Perihilar CCA or Klatskin tumor is the most common one. Its growth is more often of the “periductal-infiltrating” type. It tends to be diagnosed earlier, with a smaller size compared to the intrahepatic one, due to the earlier presentation of symptoms.

Intrahepatic CCA more often has “mass-forming” growth, well limited from the surrounding hepatic parenchyma [57].

It is the most common type in the absence of other tumors or cirrhosis, although it can coexist with such diseases.

Peripheral CCA has histological features similar to the perihilar type [56].

A misdiagnosis between HCC with BDTT and CCA is described with an incidence of 4–55% [17,36].

However, it is important to recognize both of them in order to define patient management.

CCA patients are usually not candidates for liver transplantation because, despite radical surgery, they recur in 60% of cases, mainly in the first 2 years [56,58].

Surgery for CCA, if resectable, varies based on the location. For example, perihilar CCAs are usually treated with the resection of the biliary convergence with the main biliary duct, with major hepatic resection and caudectomy, while peripheral CCAs are treated with pancreatic-duodenectomy [56].

Conversely, partial hepatic resection or hemihepatectomy with bile duct preservation is the main surgical option for HCC with BDTT [17,59]. Recent Asian studies have proposed a more aggressive surgical approach, including major liver resection combined with bile duct resection [36].

HCC with hilar bile duct tumor thrombus (HBDTT) is a common subtype of HCC with BDTT, and it shares some imaging features with perihilar CCA: hilar mass, obstructed hilar bile duct, and upstream bile duct dilatation [17].

However, some other features can help in the differential diagnosis.

HCC typically has an increased arterial blood supply, so it usually shows hyperattenuation in the arterial phase and hypoattenuation in the portal venous phase, compared to the hepatic parenchyma.

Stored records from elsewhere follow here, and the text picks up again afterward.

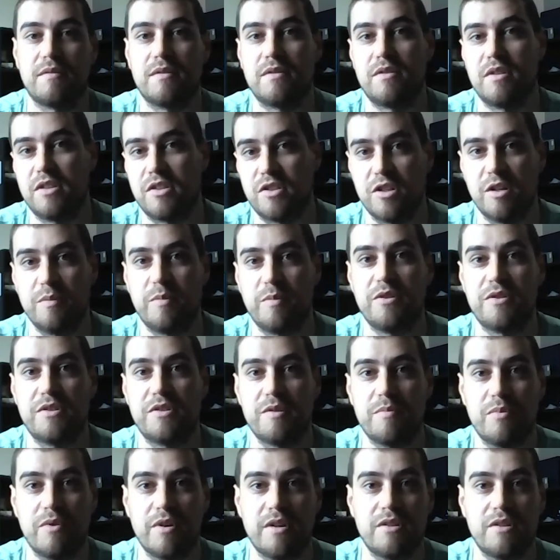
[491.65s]
distributes
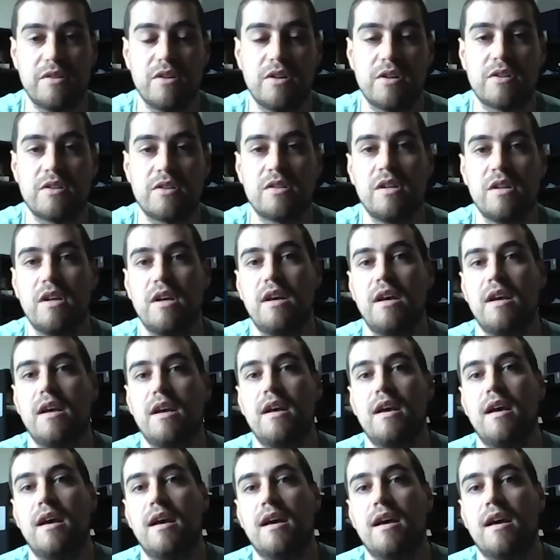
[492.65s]
the printers.
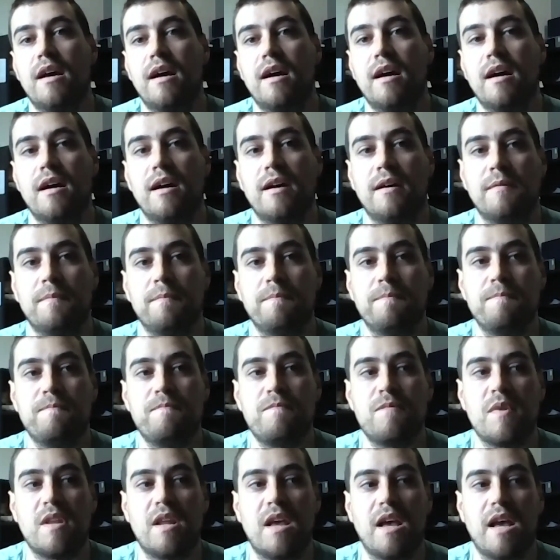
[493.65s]

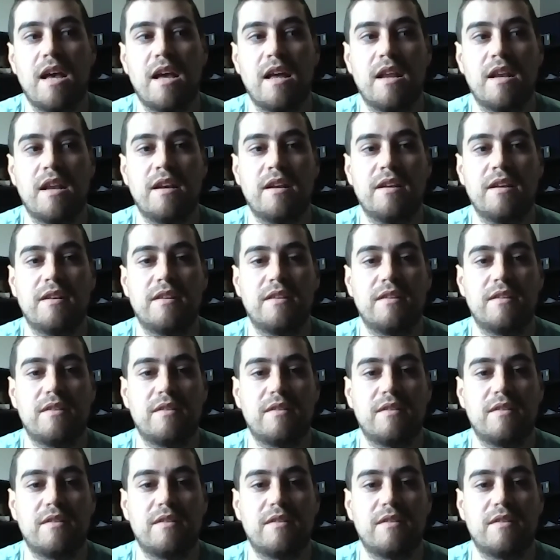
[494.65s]
And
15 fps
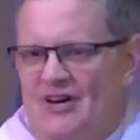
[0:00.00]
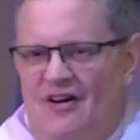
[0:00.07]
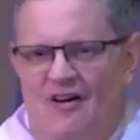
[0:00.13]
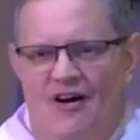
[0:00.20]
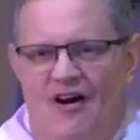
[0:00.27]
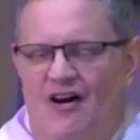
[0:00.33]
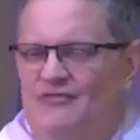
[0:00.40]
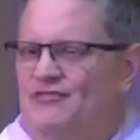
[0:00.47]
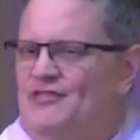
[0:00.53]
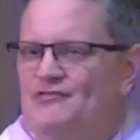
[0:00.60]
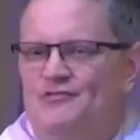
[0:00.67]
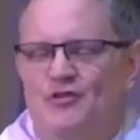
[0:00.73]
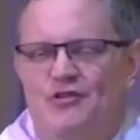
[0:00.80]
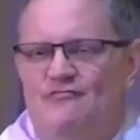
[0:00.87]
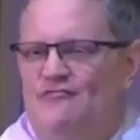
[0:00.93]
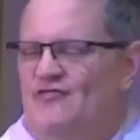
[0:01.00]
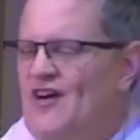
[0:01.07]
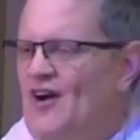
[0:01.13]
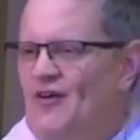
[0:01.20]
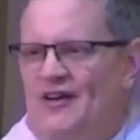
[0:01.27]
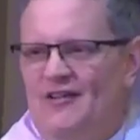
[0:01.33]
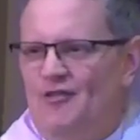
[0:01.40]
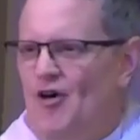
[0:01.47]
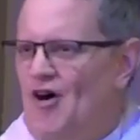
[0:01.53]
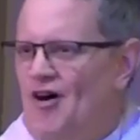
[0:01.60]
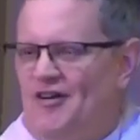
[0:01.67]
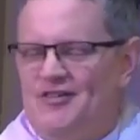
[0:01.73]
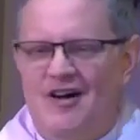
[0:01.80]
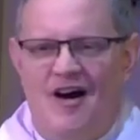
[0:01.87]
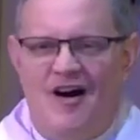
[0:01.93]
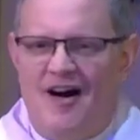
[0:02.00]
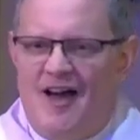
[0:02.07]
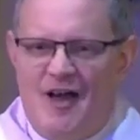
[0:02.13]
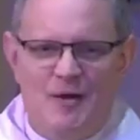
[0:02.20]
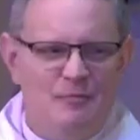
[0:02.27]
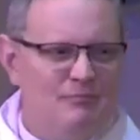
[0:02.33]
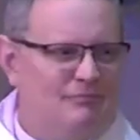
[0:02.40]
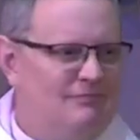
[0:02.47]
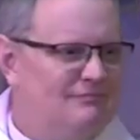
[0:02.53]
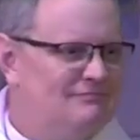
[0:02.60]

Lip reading: often for a very long time,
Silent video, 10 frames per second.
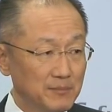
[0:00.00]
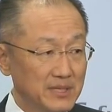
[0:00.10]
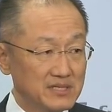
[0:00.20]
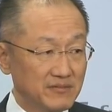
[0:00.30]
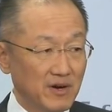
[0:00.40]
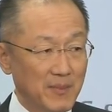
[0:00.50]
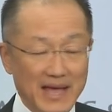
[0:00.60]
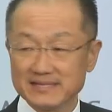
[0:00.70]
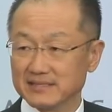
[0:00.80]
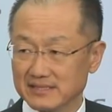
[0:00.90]
because of our
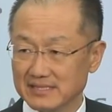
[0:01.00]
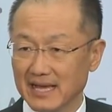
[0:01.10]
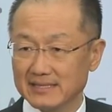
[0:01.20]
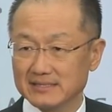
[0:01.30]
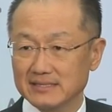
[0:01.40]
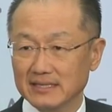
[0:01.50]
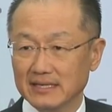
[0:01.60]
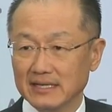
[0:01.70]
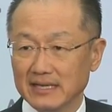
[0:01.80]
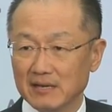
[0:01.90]
past success
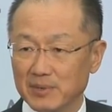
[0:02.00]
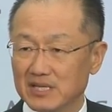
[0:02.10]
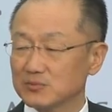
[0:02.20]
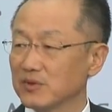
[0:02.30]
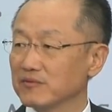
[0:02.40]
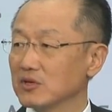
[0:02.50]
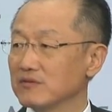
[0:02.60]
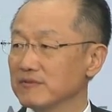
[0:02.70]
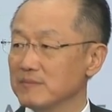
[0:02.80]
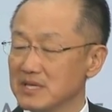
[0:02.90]
and because we've
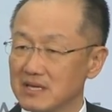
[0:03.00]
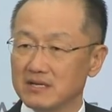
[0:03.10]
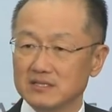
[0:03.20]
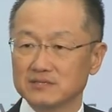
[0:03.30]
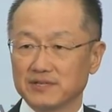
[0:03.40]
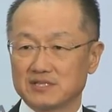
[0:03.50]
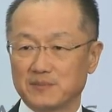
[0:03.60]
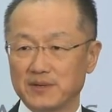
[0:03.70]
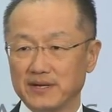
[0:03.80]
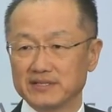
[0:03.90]
learned from years of
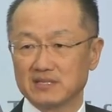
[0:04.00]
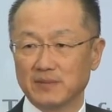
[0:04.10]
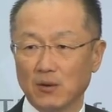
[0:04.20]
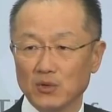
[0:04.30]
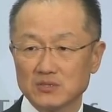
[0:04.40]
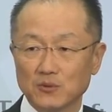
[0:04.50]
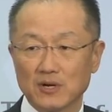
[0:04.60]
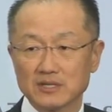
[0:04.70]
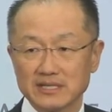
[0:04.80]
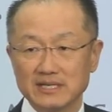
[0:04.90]
experience about what's worked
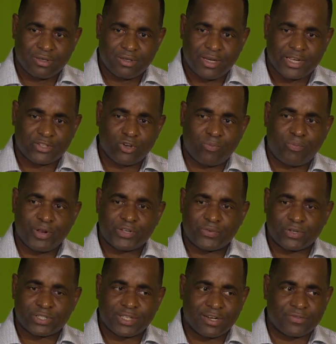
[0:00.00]
there's no place
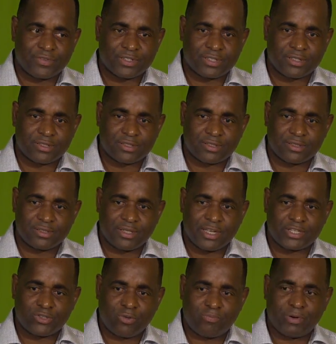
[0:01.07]
for selfishness.
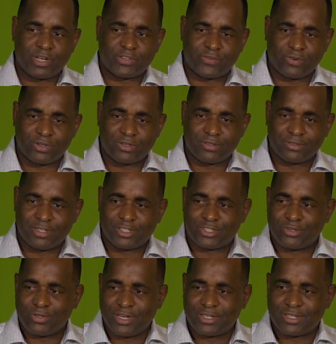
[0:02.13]
There's no place for
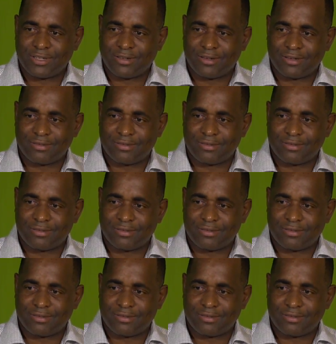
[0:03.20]
disunity.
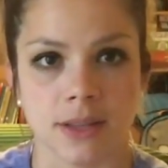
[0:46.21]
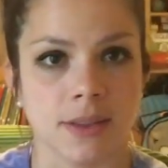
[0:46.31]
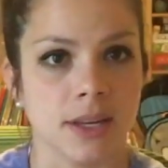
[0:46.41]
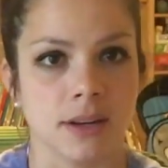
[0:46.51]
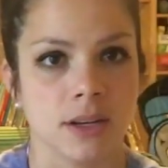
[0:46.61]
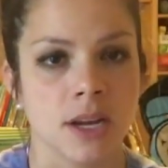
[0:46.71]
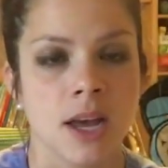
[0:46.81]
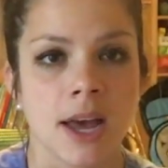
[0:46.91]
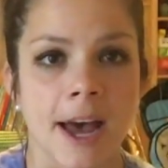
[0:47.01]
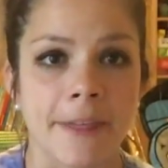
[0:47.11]
And then
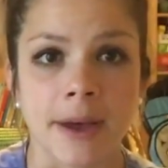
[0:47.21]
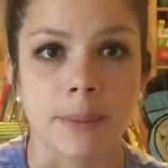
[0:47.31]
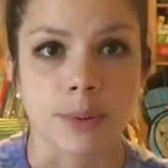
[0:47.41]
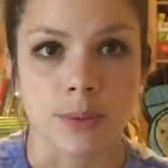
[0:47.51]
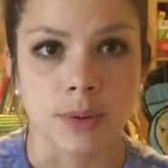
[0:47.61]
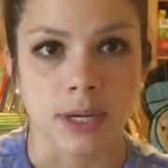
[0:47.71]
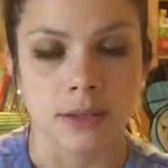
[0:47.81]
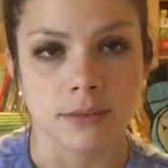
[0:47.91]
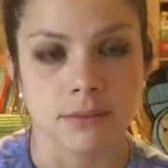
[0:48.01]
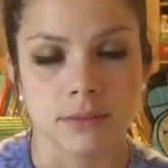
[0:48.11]
at that
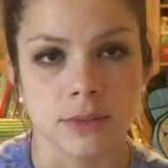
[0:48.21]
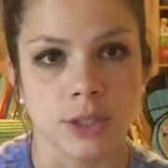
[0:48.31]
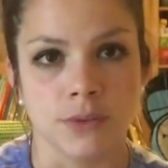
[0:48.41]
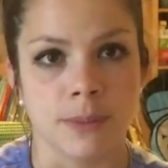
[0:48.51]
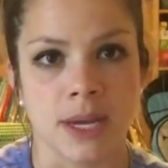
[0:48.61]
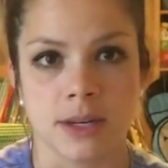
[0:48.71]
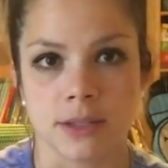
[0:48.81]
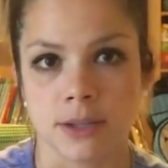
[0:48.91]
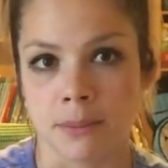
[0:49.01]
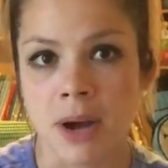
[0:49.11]
point, you've made
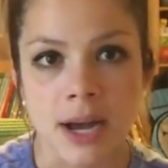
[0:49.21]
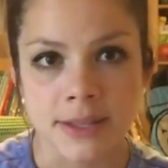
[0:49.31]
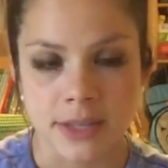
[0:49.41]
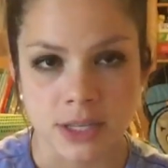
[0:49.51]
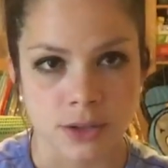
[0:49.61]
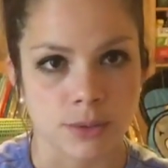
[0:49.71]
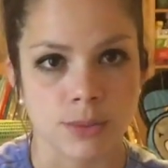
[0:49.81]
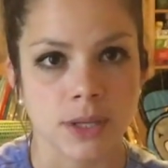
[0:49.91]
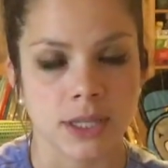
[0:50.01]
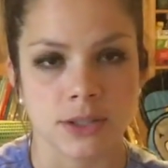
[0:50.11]
it to months and you're
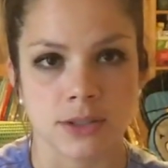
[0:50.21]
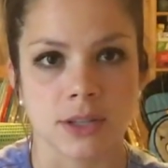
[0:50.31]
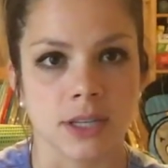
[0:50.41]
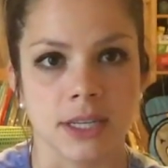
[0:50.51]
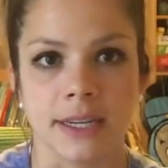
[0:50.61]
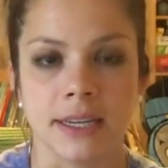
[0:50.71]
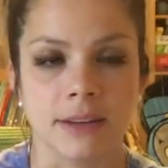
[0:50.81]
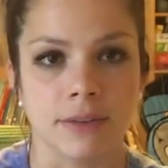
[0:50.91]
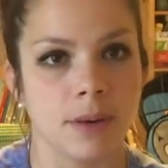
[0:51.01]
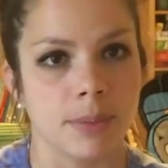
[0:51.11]
really just going to
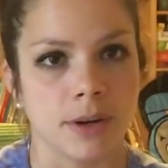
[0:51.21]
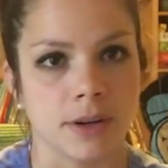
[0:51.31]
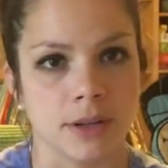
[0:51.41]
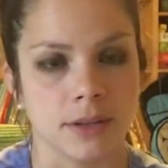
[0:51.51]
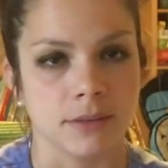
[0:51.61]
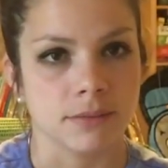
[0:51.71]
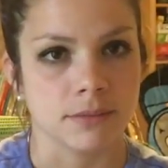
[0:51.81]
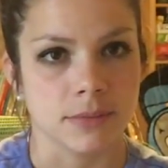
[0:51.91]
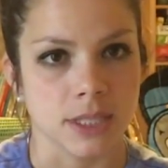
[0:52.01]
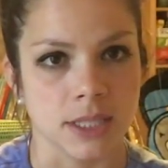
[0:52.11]
give up on
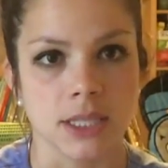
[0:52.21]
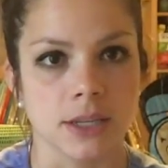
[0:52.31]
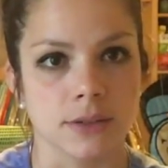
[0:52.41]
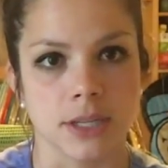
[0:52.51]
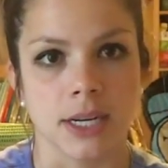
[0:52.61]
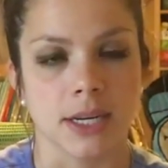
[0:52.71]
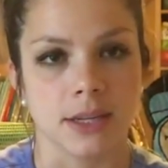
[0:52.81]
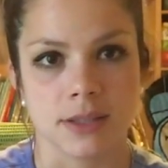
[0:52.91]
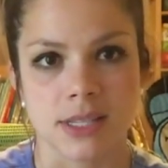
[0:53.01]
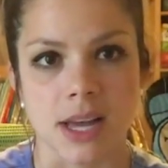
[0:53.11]
the keto diet
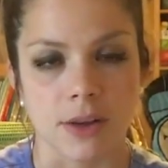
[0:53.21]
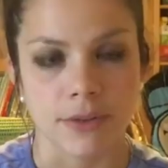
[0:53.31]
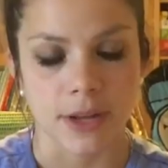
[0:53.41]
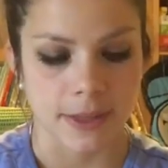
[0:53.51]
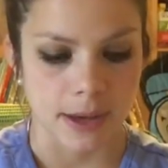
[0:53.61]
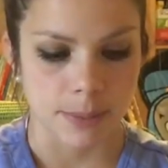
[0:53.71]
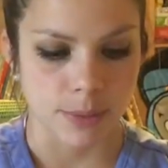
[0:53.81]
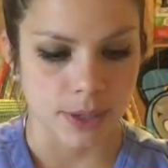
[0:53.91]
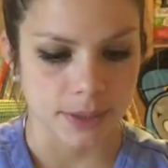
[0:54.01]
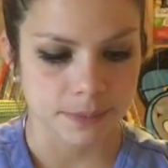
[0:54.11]
itself at that
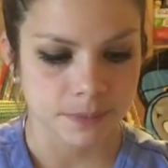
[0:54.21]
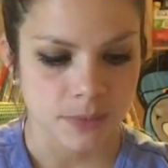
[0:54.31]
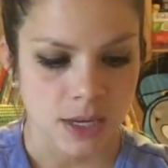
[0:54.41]
point.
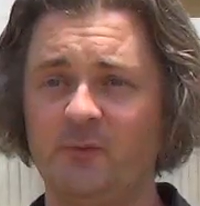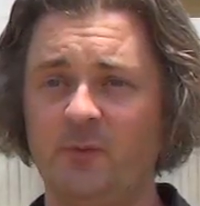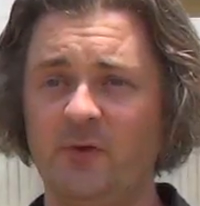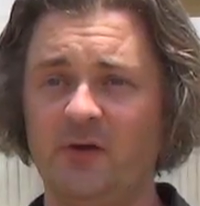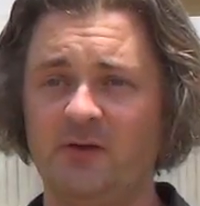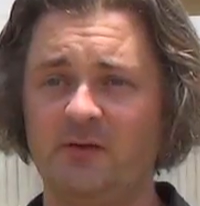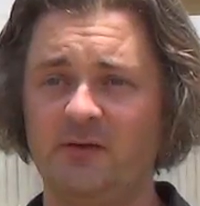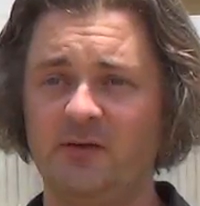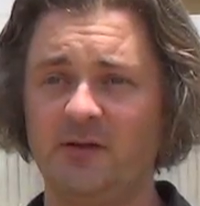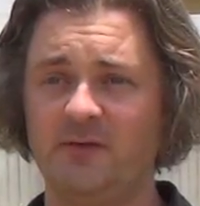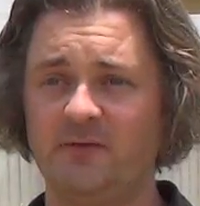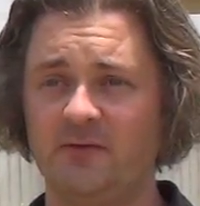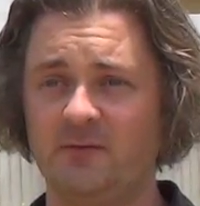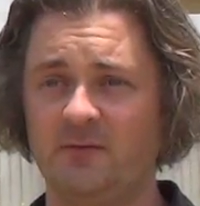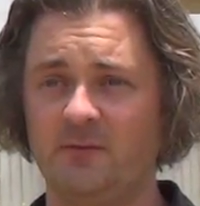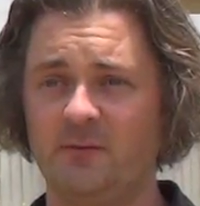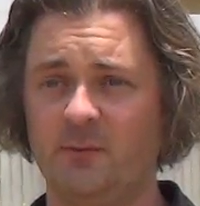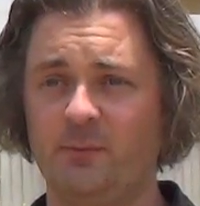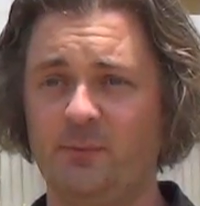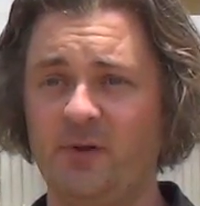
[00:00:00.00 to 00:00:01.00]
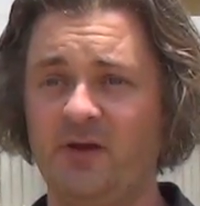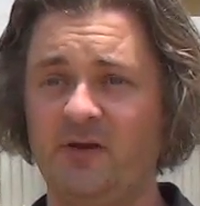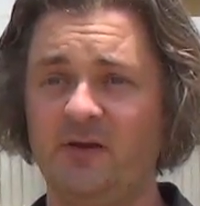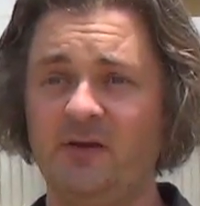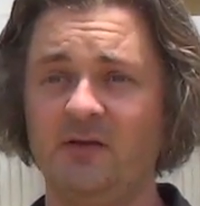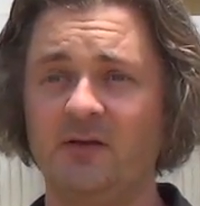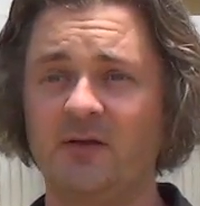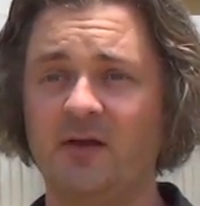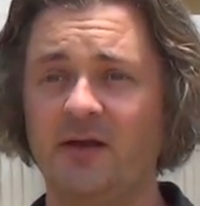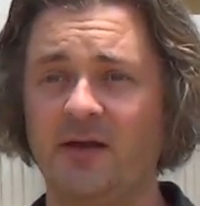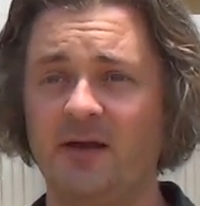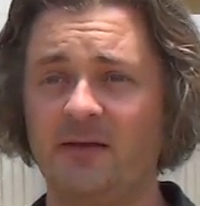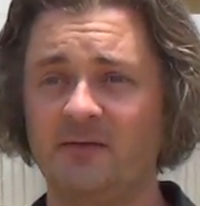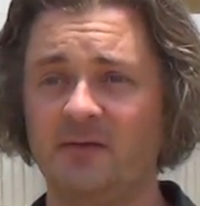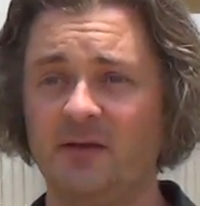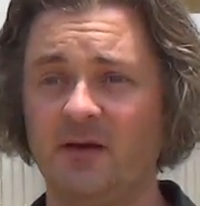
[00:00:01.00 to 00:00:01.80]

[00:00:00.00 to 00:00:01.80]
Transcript: We can deliver big yield gains,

Most HBDTTs should show the same enhancement pattern. However, some HCCs can show iso- or hypoattenuation in the arterial phase, with the enhancement in the arterial phase inversely correlated with the degree of blood clots and necrosis. So, hypoattenuation in the portal venous phase seems to be the most important imaging feature to distinguish HCC with BDTT from perihilar CCA [17].

Furthermore, HBDTT rarely infiltrates into the bile duct wall, which, consequently, is often regular without relevant enhancement.

Conversely, perihilar CCA more frequently reproduces the “periductal-infiltrating” type, so it usually shows a narrowed hilar bile duct with irregular or even obliterated wall thickening, with typically progressively delayed enhancement.

Washout in the portal venous phase is also the main feature to distinguish HCC with BDTT from intrahepatic CCA, together with the presence of tortuous tumoral vessels [17].

4. Conclusions

In conclusion, the diagnosis of HCC with BDTT can be reasonably considered in the presence of lesions of both hepatic parenchyma and bile ducts with a cirrhotic underlined liver disease, especially if they show typical washout in the portal venous phase.

However, several factors can jeopardize the diagnosis.

Furthermore, as already pointed out, the primary parenchymal tumor can be undetectable by preoperative imaging once the thrombus appears. These findings support the value of an early multidisciplinary patient assessment to obtain an accurate diagnosis of HCC with BDTT, which may have prognostic value that has not been recognized until now.